● Work required:
From the line containing "[969.60-970.55s]" through the last line of the entries below, transcribe each line exactly, excluding any picture.

● Provided records:
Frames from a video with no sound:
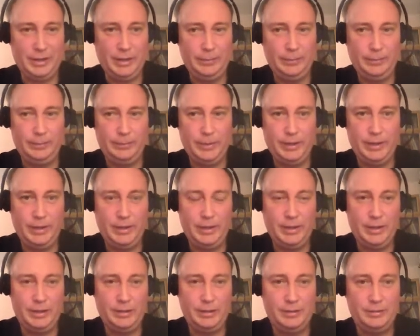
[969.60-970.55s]
if
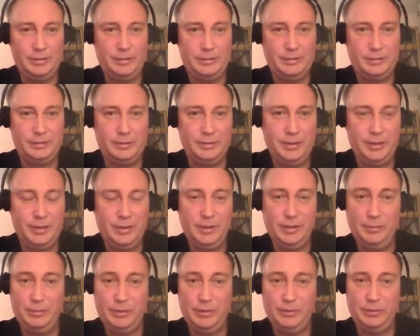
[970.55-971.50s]
we
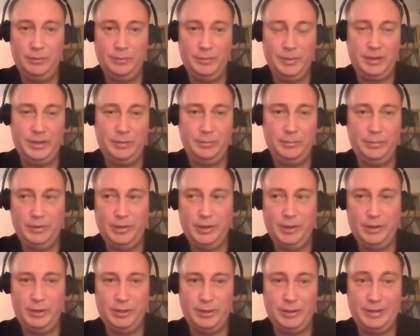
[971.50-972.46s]
perform that
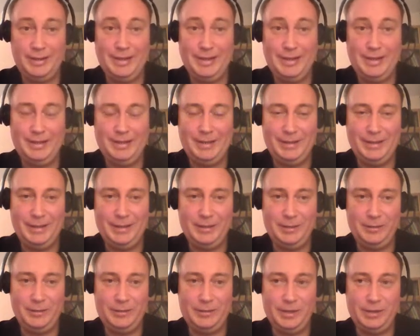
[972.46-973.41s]
operation, getting
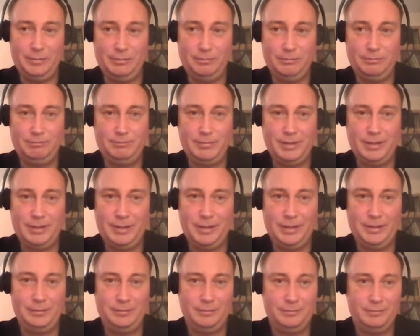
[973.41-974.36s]
it on some
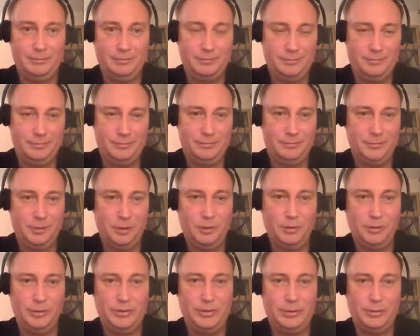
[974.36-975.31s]
clean
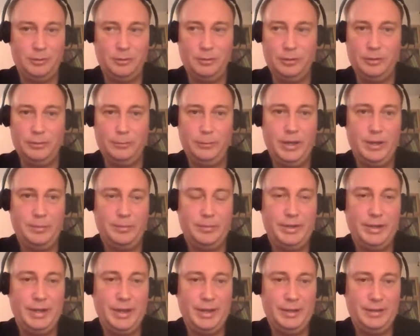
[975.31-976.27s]
host, or we
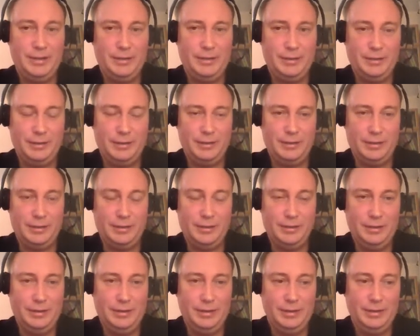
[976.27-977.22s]
update
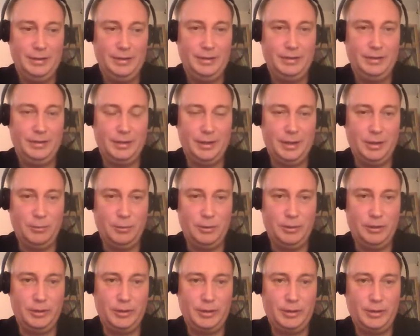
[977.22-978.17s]

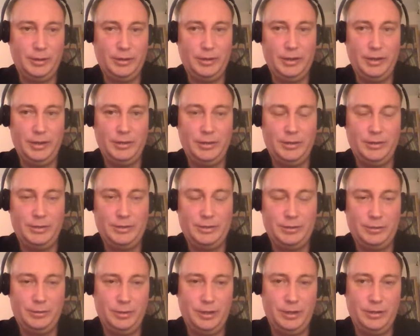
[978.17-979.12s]
our
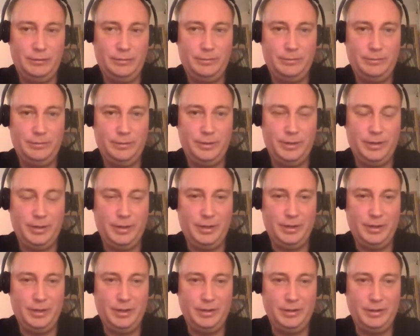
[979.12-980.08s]
containers to have
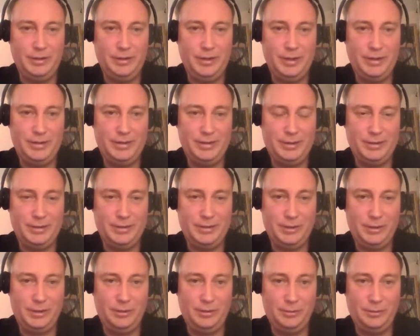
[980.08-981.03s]
the last and
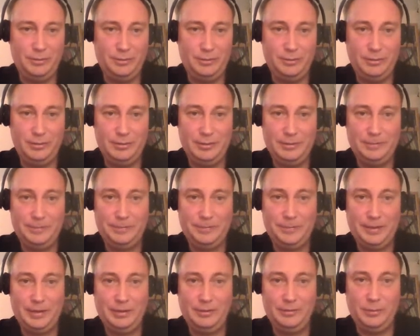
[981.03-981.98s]
secure
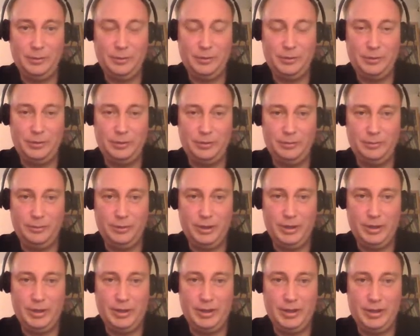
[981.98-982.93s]
version of
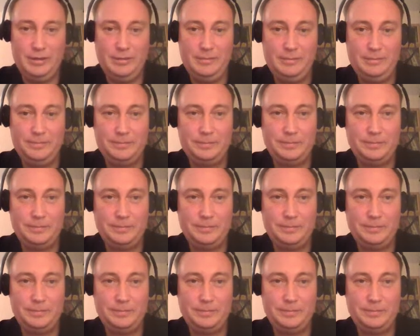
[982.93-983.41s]
JDK,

● Result of the task:
[969.60-970.55s]
if
[970.55-971.50s]
we
[971.50-972.46s]
perform that
[972.46-973.41s]
operation, getting
[973.41-974.36s]
it on some
[974.36-975.31s]
clean
[975.31-976.27s]
host, or we
[976.27-977.22s]
update
[977.22-978.17s]

[978.17-979.12s]
our
[979.12-980.08s]
containers to have
[980.08-981.03s]
the last and
[981.03-981.98s]
secure
[981.98-982.93s]
version of
[982.93-983.41s]
JDK,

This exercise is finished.